NIS was, nonetheless, reported to be posting agents to telecoms in undercover operations only. 

“If it’s national security, whatever, we will breach protocol. … if it’s urgent, you just make a call. ‘Talk to my boss’…So my boss talks to the charge of security there, and we are given the data, the contact immediately….in a matter of minutes,” an undercover agent narrated.

The presence of these spies raised concern with telecoms employees who claimed that the trend made bosses heighten screening before one is employed and also raised suspicion levels within firms. 

“We know they are here because they are always seconded from somewhere else, but then suddenly they’ll disappear. And then you hear your colleagues saying ‘didn’t you know, that guy was NIS?’ They keep very much to themselves.
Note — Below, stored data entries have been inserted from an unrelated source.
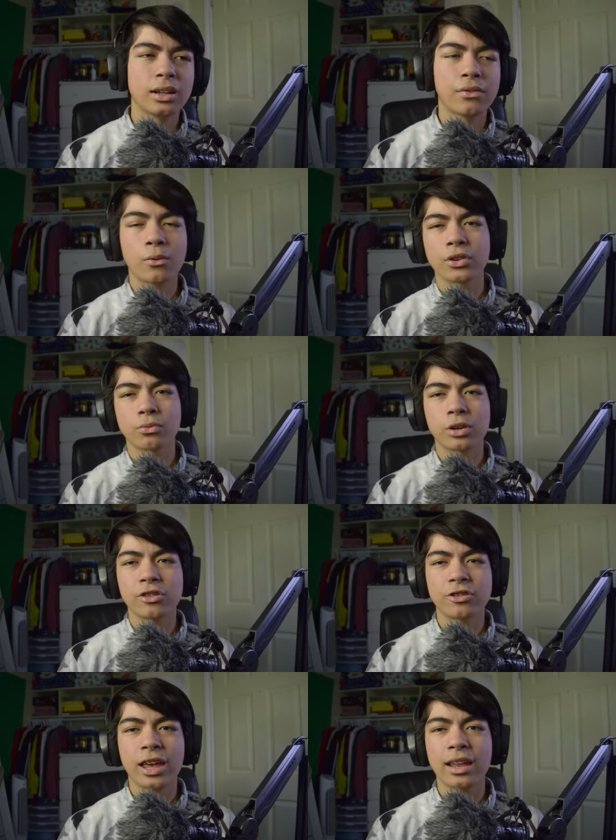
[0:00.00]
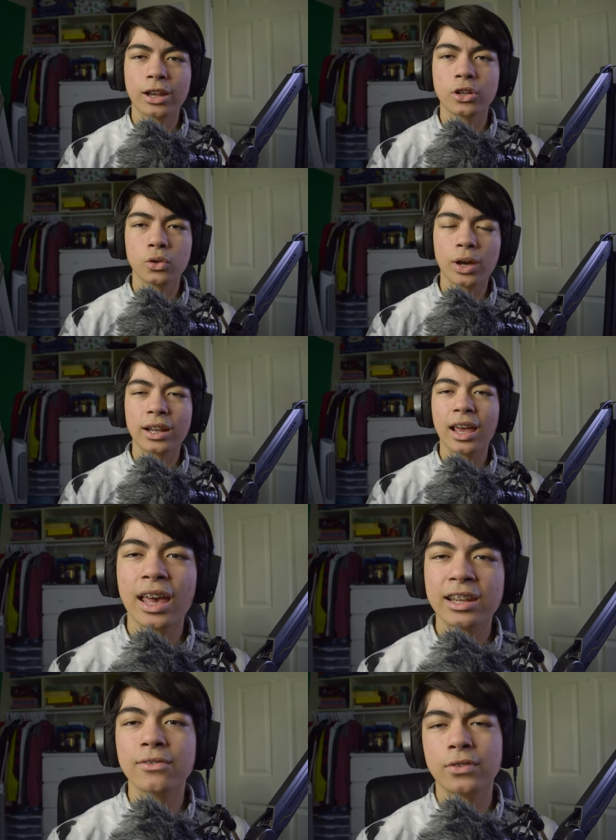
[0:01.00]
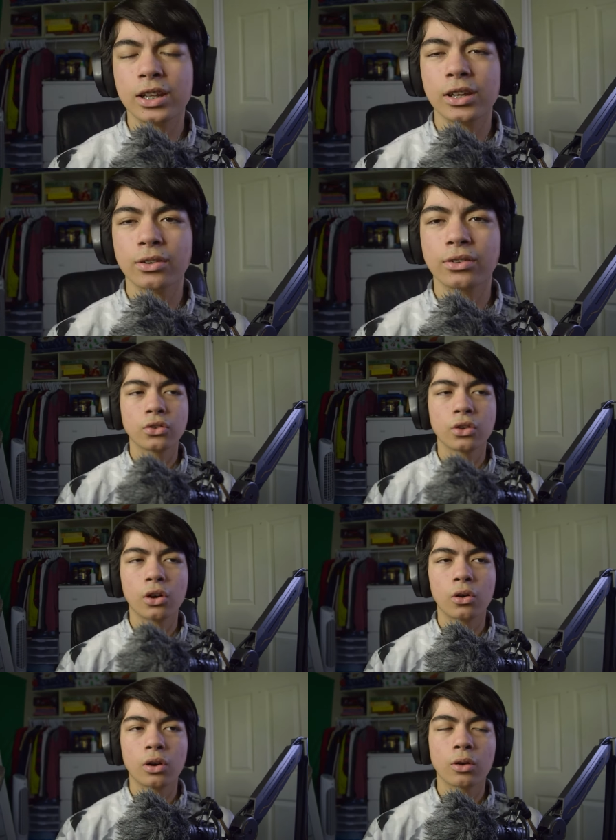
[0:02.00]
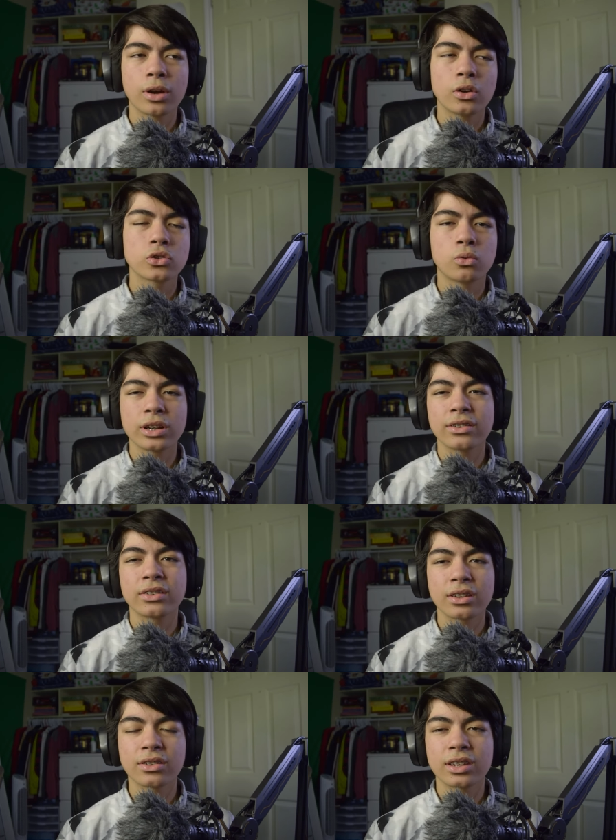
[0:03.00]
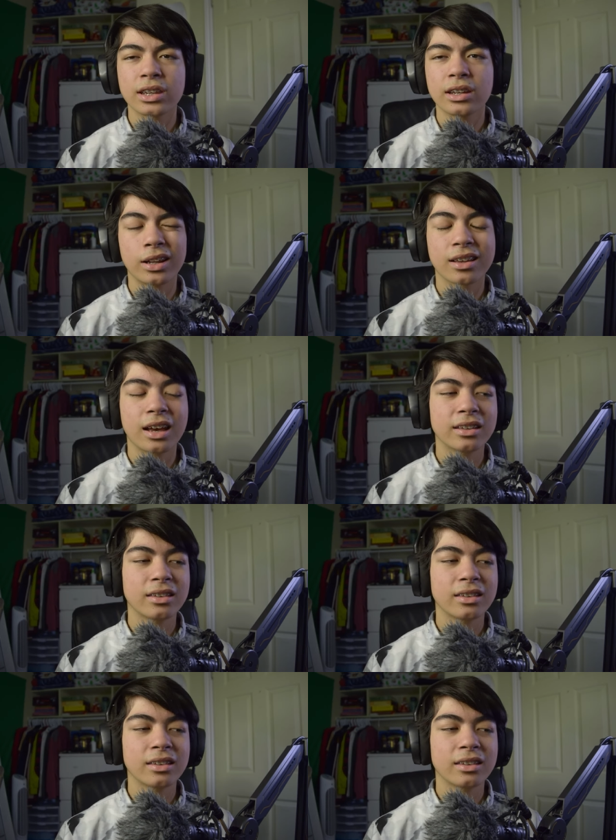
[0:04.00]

I've always wished that I knew how to edit videos. So around 2016, I got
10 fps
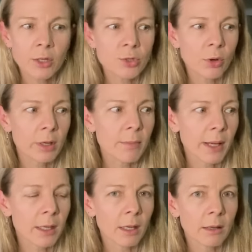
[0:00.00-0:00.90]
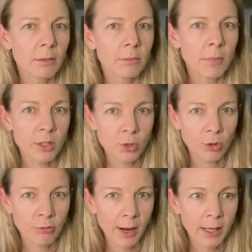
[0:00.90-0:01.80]
enjoyed making my
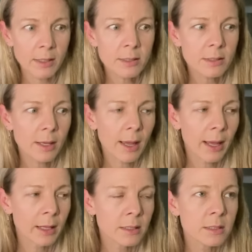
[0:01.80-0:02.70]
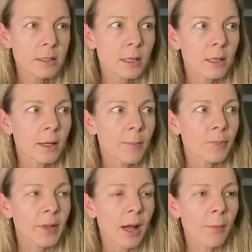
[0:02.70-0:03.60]
dotted rays, and
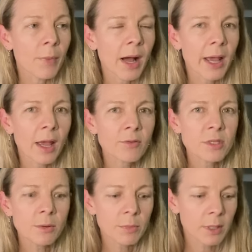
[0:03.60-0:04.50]
I have some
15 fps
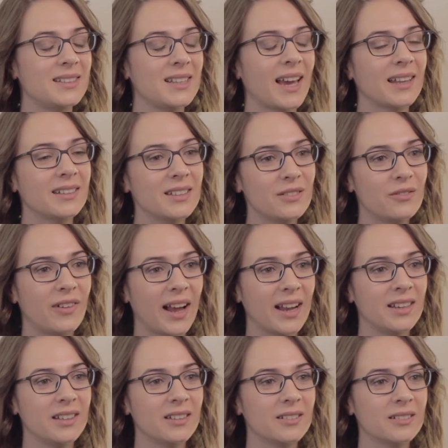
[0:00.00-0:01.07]
The added
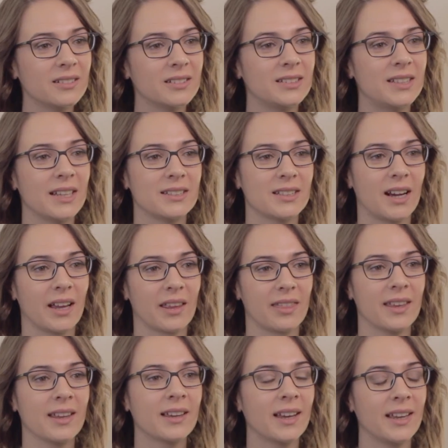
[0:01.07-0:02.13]
value that I
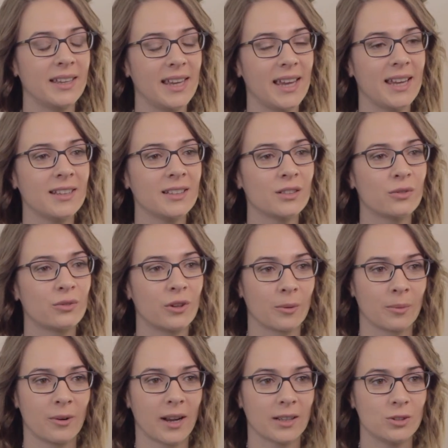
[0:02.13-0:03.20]
think I gained
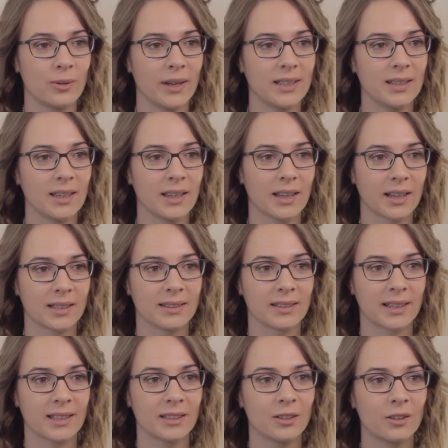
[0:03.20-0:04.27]
from graduating here in
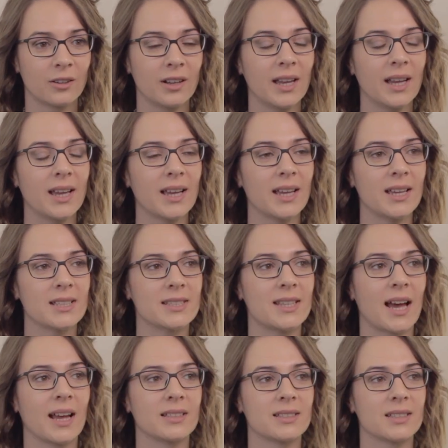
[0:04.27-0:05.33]
Trento
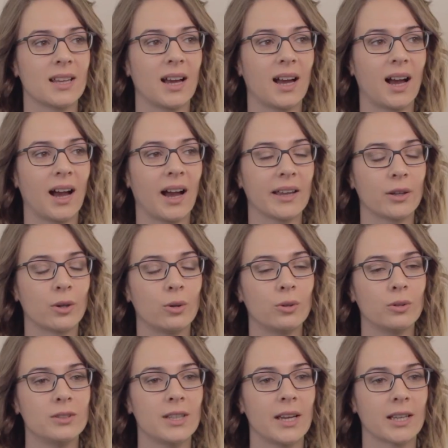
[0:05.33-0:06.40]
is that I
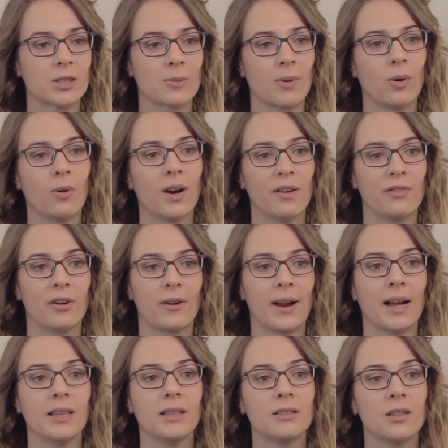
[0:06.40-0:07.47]
could explore a
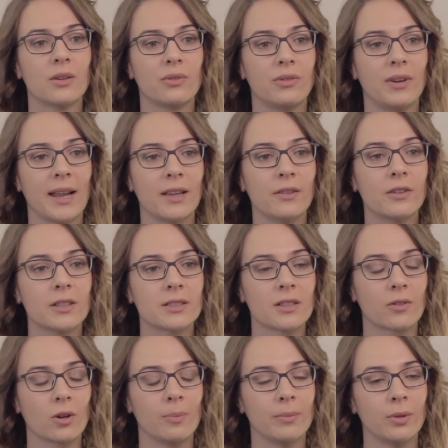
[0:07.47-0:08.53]
variety of
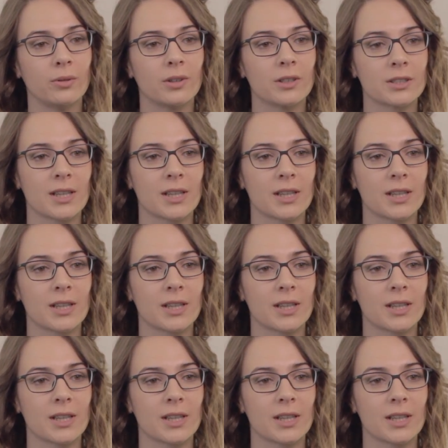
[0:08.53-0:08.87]
flavors of computer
You’ll even find your boss sometimes alluding that you are an NIS agent,” an official then at CA was quoted in an interview with Privacy International. 

It was further alleged that NIS agents listen to live calls at NIS offices both regionally and in Nairobi. An NIS source claimed that the agency has direct access to Kenya’s telecommunications system. 

NIS officers pursuing crucial cases were said to access the system while following crucial cases, like a threat to national security. Phone calls for those being tracked are flagged and communication channels analysed. 

The Office of the President and NIS representatives declined to respond to the reports.